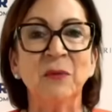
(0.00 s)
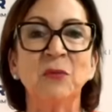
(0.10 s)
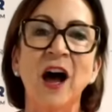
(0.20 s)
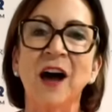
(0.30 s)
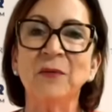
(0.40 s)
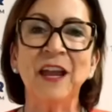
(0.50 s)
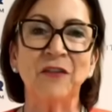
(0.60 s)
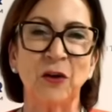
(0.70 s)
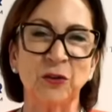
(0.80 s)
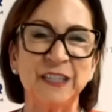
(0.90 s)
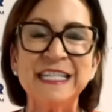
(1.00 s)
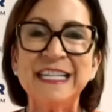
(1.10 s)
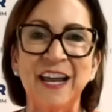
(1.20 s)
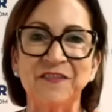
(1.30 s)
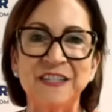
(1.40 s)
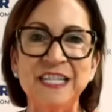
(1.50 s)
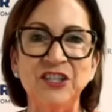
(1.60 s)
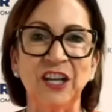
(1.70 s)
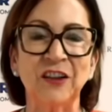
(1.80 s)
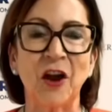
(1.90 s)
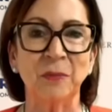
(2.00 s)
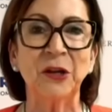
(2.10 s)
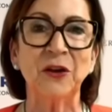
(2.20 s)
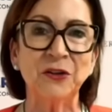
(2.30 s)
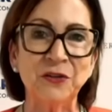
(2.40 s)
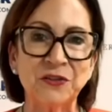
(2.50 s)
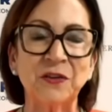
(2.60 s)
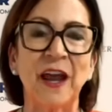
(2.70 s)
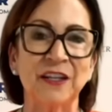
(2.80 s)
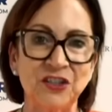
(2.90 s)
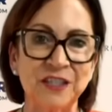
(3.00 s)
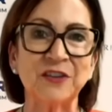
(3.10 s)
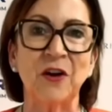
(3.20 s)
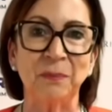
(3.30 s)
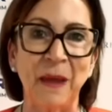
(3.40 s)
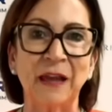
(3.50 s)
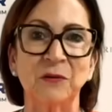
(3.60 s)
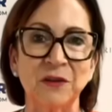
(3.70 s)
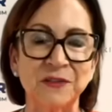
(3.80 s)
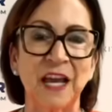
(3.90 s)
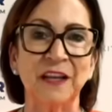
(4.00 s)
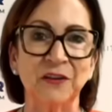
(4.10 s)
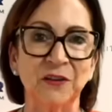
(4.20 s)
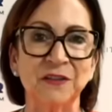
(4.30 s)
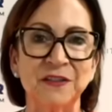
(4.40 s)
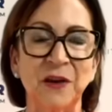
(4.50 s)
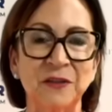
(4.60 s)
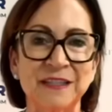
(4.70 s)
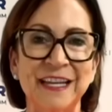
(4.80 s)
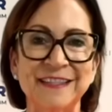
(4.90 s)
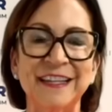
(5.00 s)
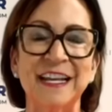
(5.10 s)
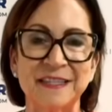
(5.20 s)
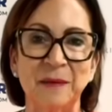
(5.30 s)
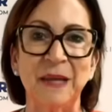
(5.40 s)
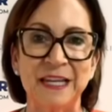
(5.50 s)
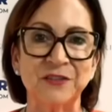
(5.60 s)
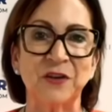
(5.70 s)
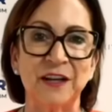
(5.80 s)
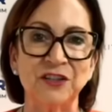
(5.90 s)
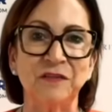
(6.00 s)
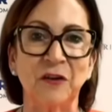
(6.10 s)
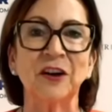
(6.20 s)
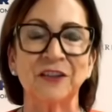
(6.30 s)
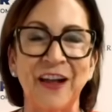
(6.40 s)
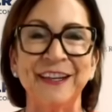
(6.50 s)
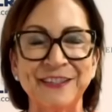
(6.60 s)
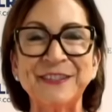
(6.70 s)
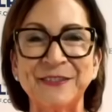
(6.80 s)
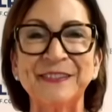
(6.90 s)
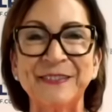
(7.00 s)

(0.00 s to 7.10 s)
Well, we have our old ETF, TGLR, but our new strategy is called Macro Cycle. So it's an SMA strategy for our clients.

HOW TO COMPLETE THIS TASK => Copy each record exactly. Leave any images out of the copy.

TASK RESPONSE =>
(0.00 s)
(0.10 s)
(0.20 s)
(0.30 s)
(0.40 s)
(0.50 s)
(0.60 s)
(0.70 s)
(0.80 s)
(0.90 s)
(1.00 s)
(1.10 s)
(1.20 s)
(1.30 s)
(1.40 s)
(1.50 s)
(1.60 s)
(1.70 s)
(1.80 s)
(1.90 s)
(2.00 s)
(2.10 s)
(2.20 s)
(2.30 s)
(2.40 s)
(2.50 s)
(2.60 s)
(2.70 s)
(2.80 s)
(2.90 s)
(3.00 s)
(3.10 s)
(3.20 s)
(3.30 s)
(3.40 s)
(3.50 s)
(3.60 s)
(3.70 s)
(3.80 s)
(3.90 s)
(4.00 s)
(4.10 s)
(4.20 s)
(4.30 s)
(4.40 s)
(4.50 s)
(4.60 s)
(4.70 s)
(4.80 s)
(4.90 s)
(5.00 s)
(5.10 s)
(5.20 s)
(5.30 s)
(5.40 s)
(5.50 s)
(5.60 s)
(5.70 s)
(5.80 s)
(5.90 s)
(6.00 s)
(6.10 s)
(6.20 s)
(6.30 s)
(6.40 s)
(6.50 s)
(6.60 s)
(6.70 s)
(6.80 s)
(6.90 s)
(7.00 s)

(0.00 s to 7.10 s)
Well, we have our old ETF, TGLR, but our new strategy is called Macro Cycle. So it's an SMA strategy for our clients.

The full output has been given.